Write the records below out in full, character for character, with no pictures.
- Opening Delimiter -
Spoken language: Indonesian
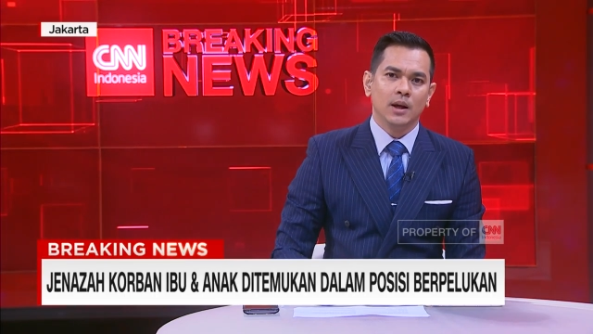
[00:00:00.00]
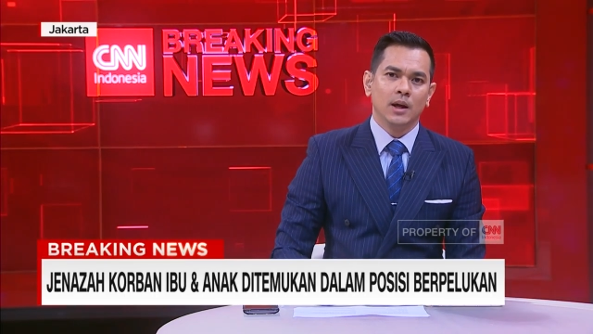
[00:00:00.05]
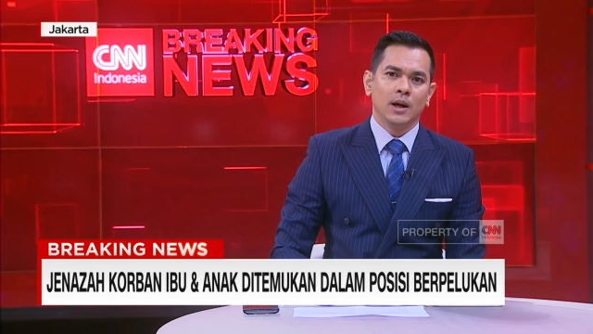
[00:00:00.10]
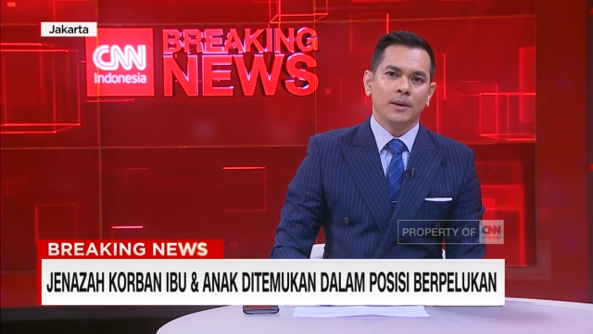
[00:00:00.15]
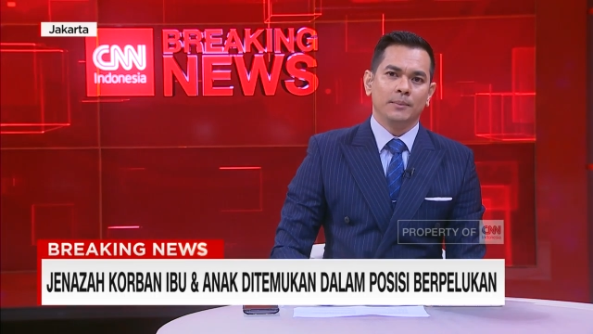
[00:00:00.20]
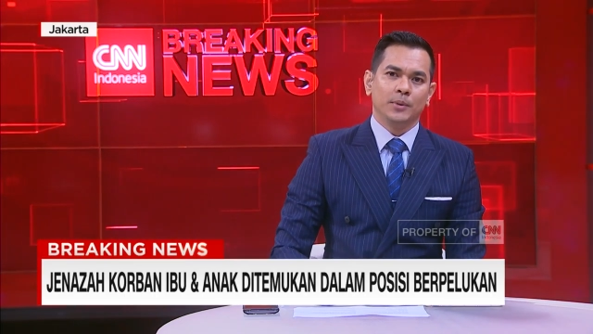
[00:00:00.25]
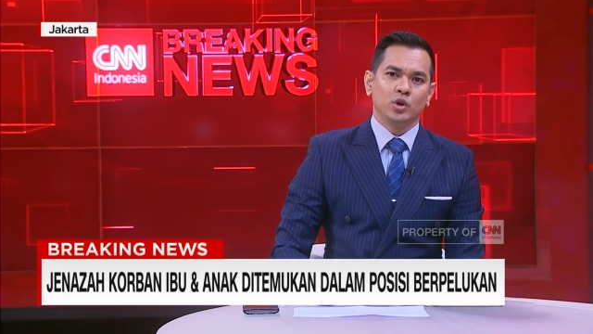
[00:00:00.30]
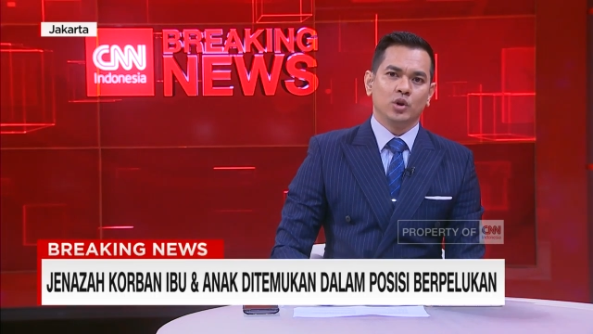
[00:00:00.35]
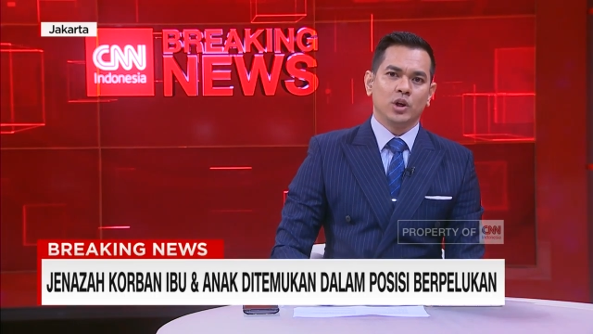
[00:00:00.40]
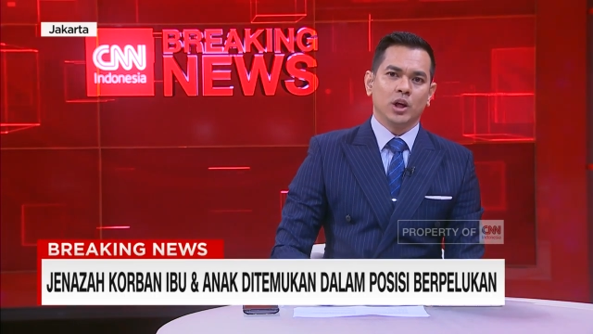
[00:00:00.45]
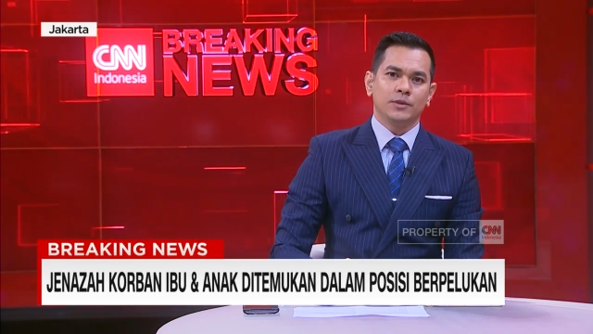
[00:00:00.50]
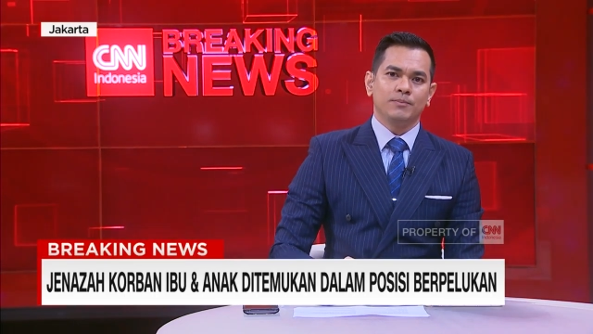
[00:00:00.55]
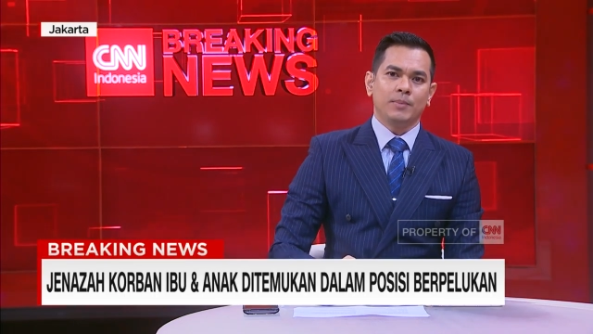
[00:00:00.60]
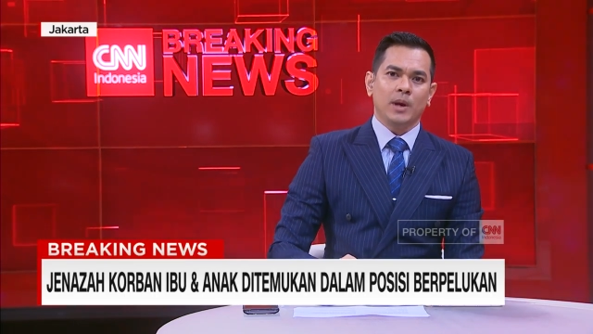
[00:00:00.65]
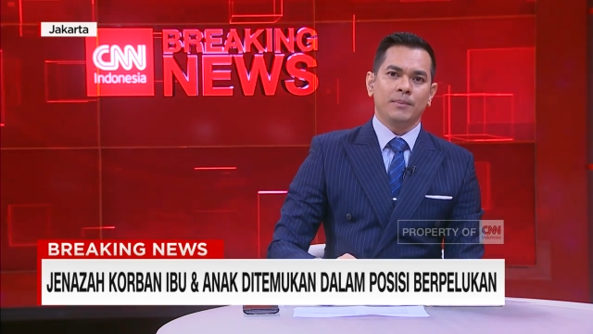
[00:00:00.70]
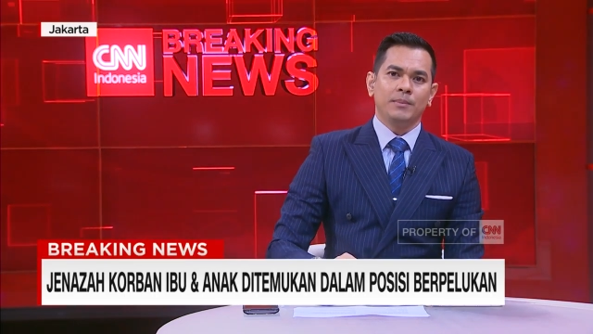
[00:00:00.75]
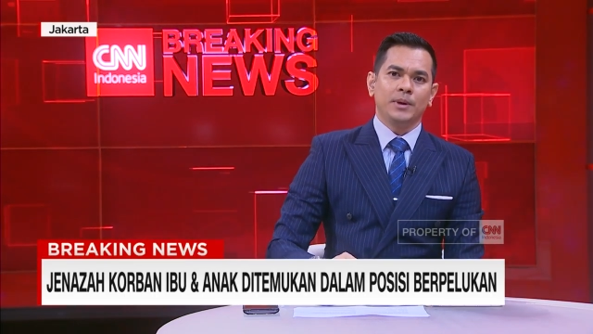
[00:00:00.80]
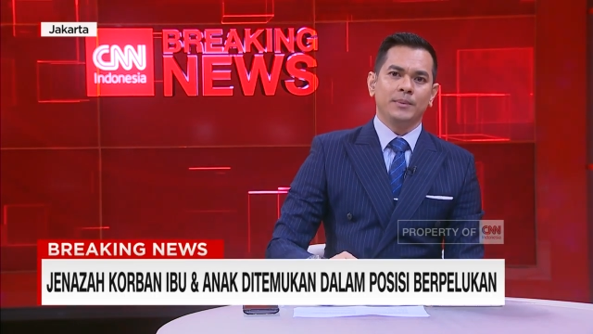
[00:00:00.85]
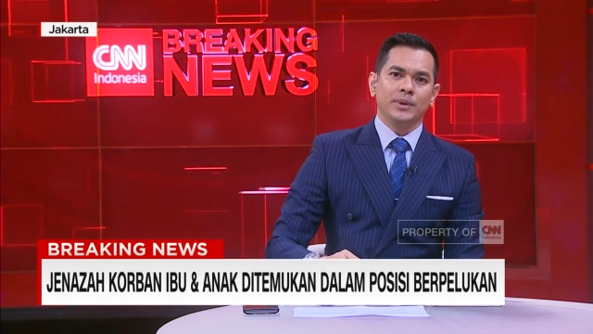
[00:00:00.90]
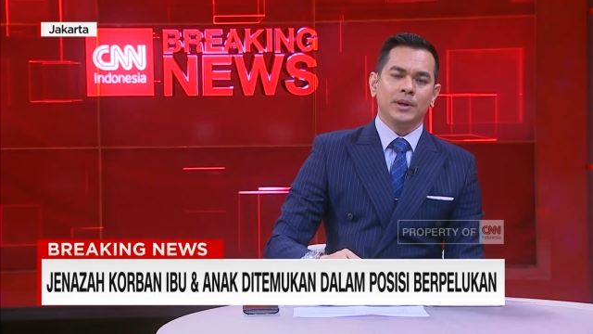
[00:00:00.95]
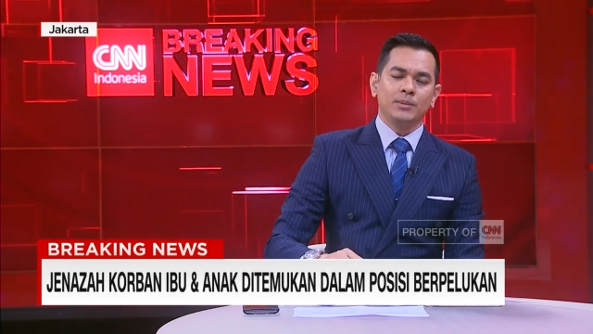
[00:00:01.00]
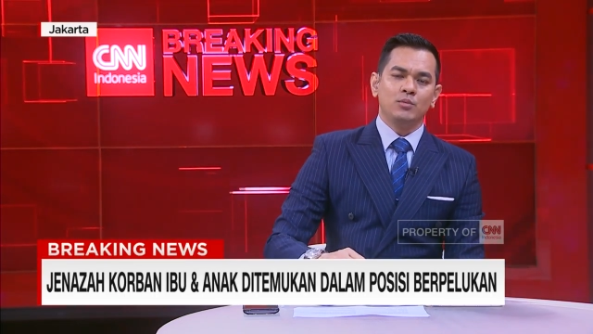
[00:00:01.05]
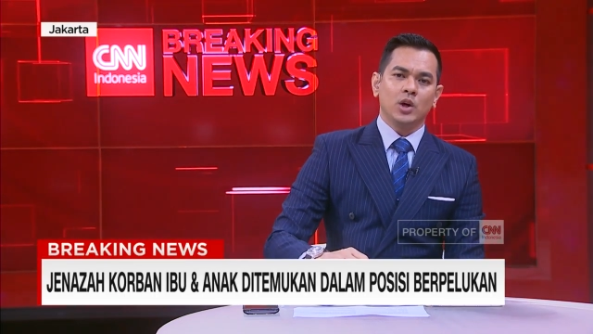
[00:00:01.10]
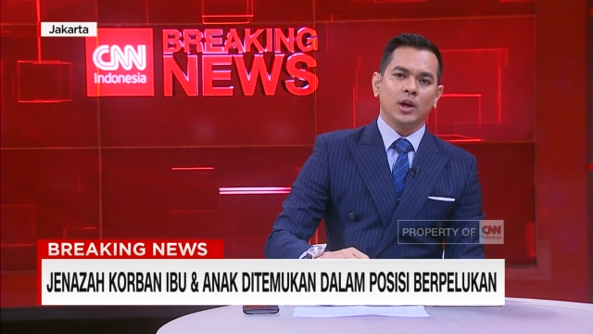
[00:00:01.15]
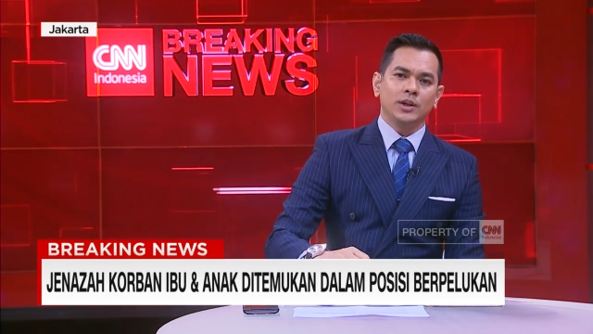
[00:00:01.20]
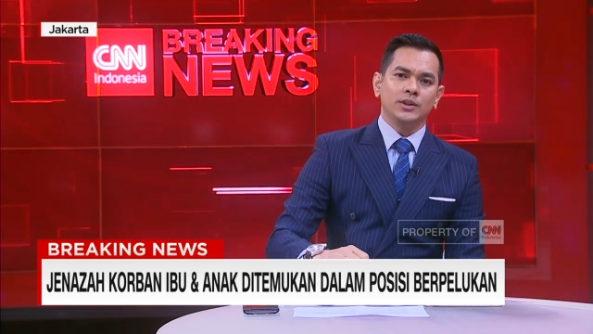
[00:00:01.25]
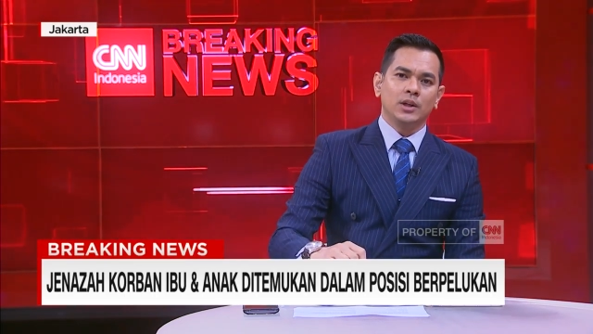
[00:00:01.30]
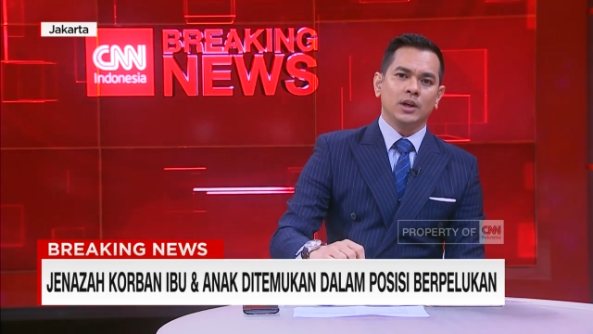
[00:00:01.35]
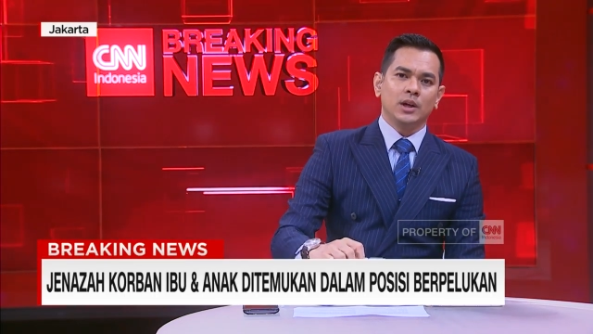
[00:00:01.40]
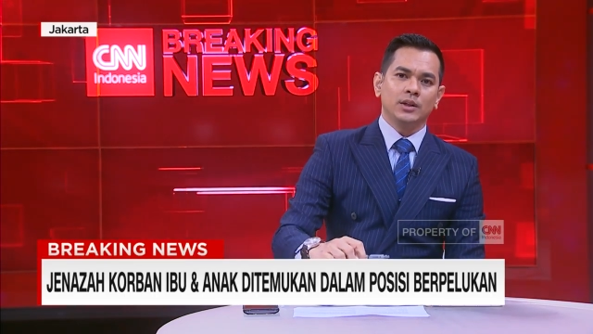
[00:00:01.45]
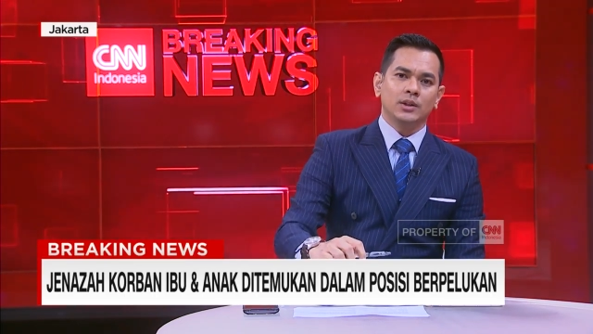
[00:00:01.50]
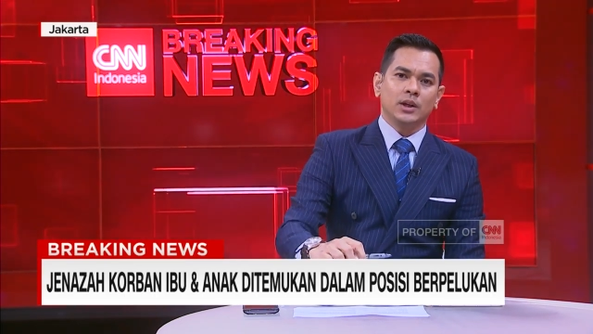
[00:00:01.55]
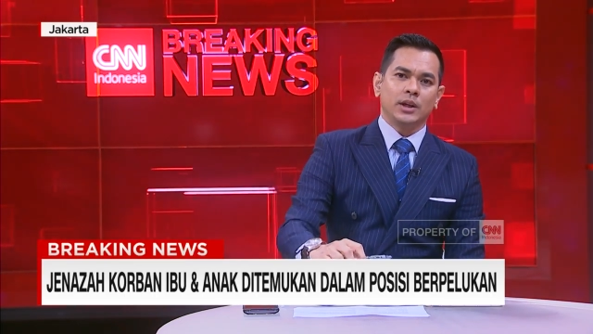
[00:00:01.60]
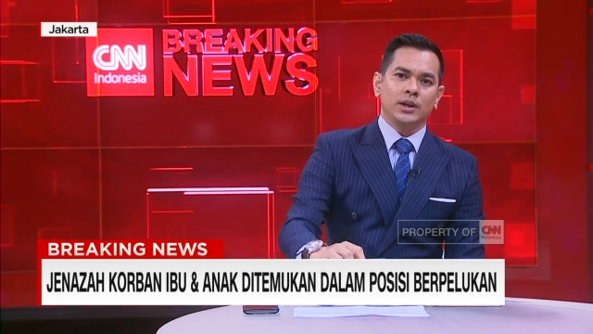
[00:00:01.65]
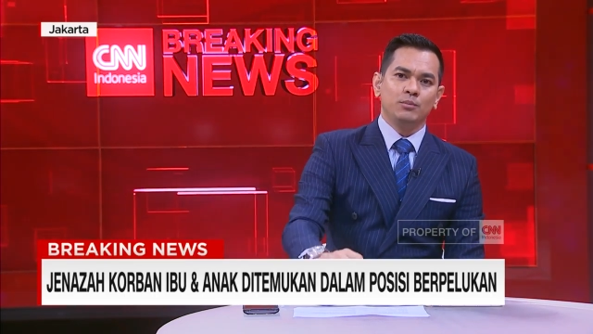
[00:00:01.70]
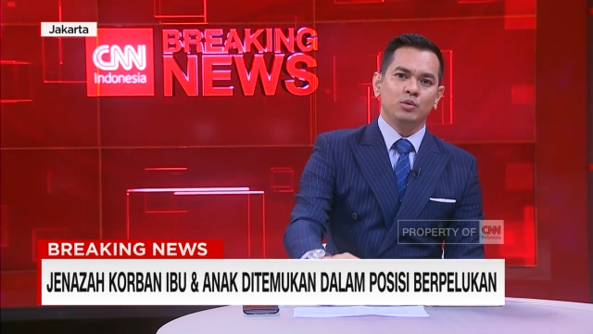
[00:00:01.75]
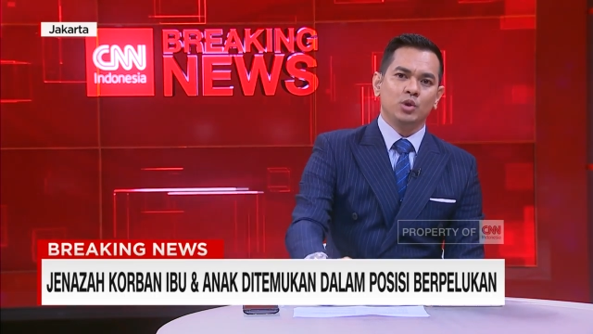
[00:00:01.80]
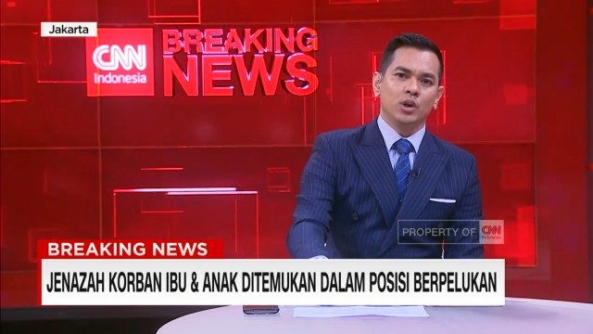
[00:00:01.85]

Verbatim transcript: Petugas PMI menemukan jenazah ibu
- Closing Delimiter -
TASK OUTPUT -
Spoken language: Indonesian
[00:00:00.00]
[00:00:00.05]
[00:00:00.10]
[00:00:00.15]
[00:00:00.20]
[00:00:00.25]
[00:00:00.30]
[00:00:00.35]
[00:00:00.40]
[00:00:00.45]
[00:00:00.50]
[00:00:00.55]
[00:00:00.60]
[00:00:00.65]
[00:00:00.70]
[00:00:00.75]
[00:00:00.80]
[00:00:00.85]
[00:00:00.90]
[00:00:00.95]
[00:00:01.00]
[00:00:01.05]
[00:00:01.10]
[00:00:01.15]
[00:00:01.20]
[00:00:01.25]
[00:00:01.30]
[00:00:01.35]
[00:00:01.40]
[00:00:01.45]
[00:00:01.50]
[00:00:01.55]
[00:00:01.60]
[00:00:01.65]
[00:00:01.70]
[00:00:01.75]
[00:00:01.80]
[00:00:01.85]

Verbatim transcript: Petugas PMI menemukan jenazah ibu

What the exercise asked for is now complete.